(Data for this task Opens)

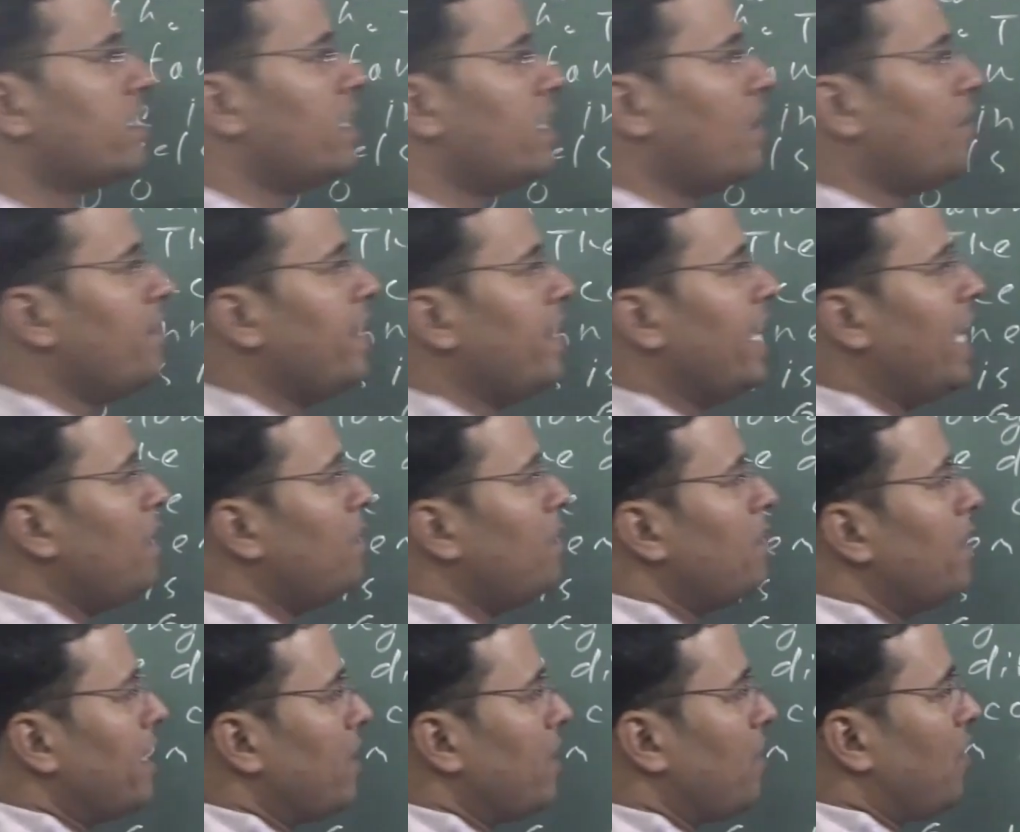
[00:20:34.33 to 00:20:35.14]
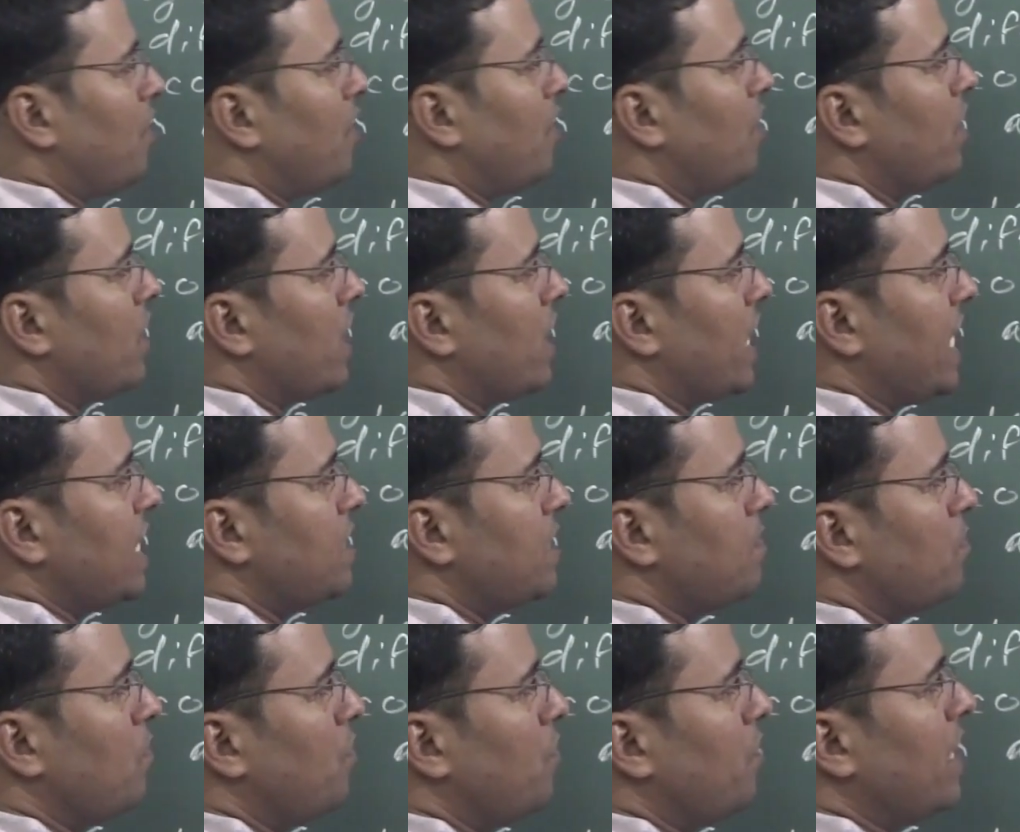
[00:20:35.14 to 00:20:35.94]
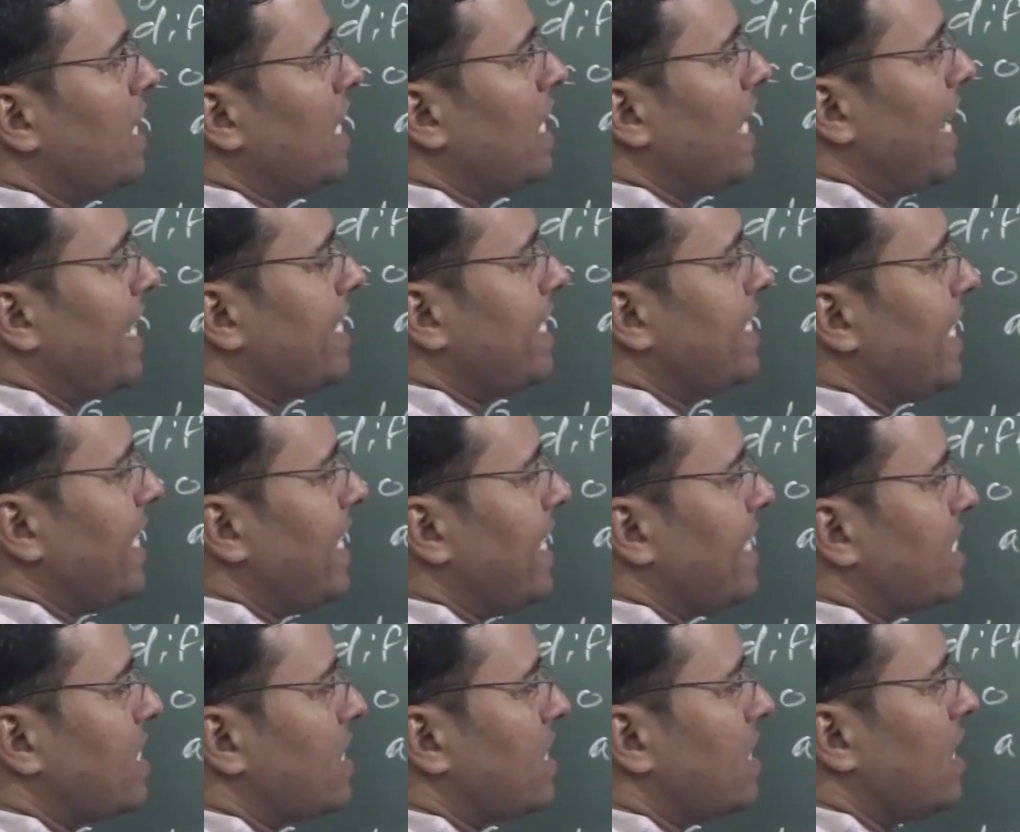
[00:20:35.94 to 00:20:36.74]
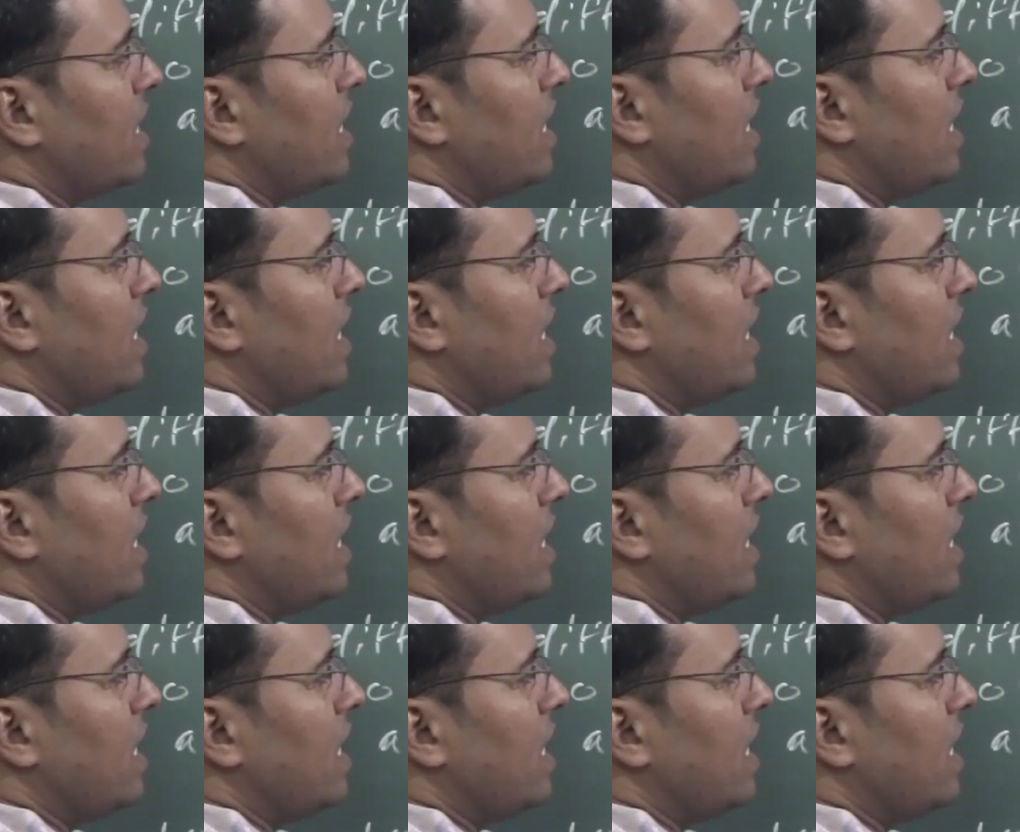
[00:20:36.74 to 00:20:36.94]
the wheelbarrow is moving like this,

(Data for this task Closes)

[Exercise aim]
Reproduce each entry exactly, without the pictures.

[Reply]
[00:20:34.33 to 00:20:35.14]
[00:20:35.14 to 00:20:35.94]
[00:20:35.94 to 00:20:36.74]
[00:20:36.74 to 00:20:36.94]
the wheelbarrow is moving like this,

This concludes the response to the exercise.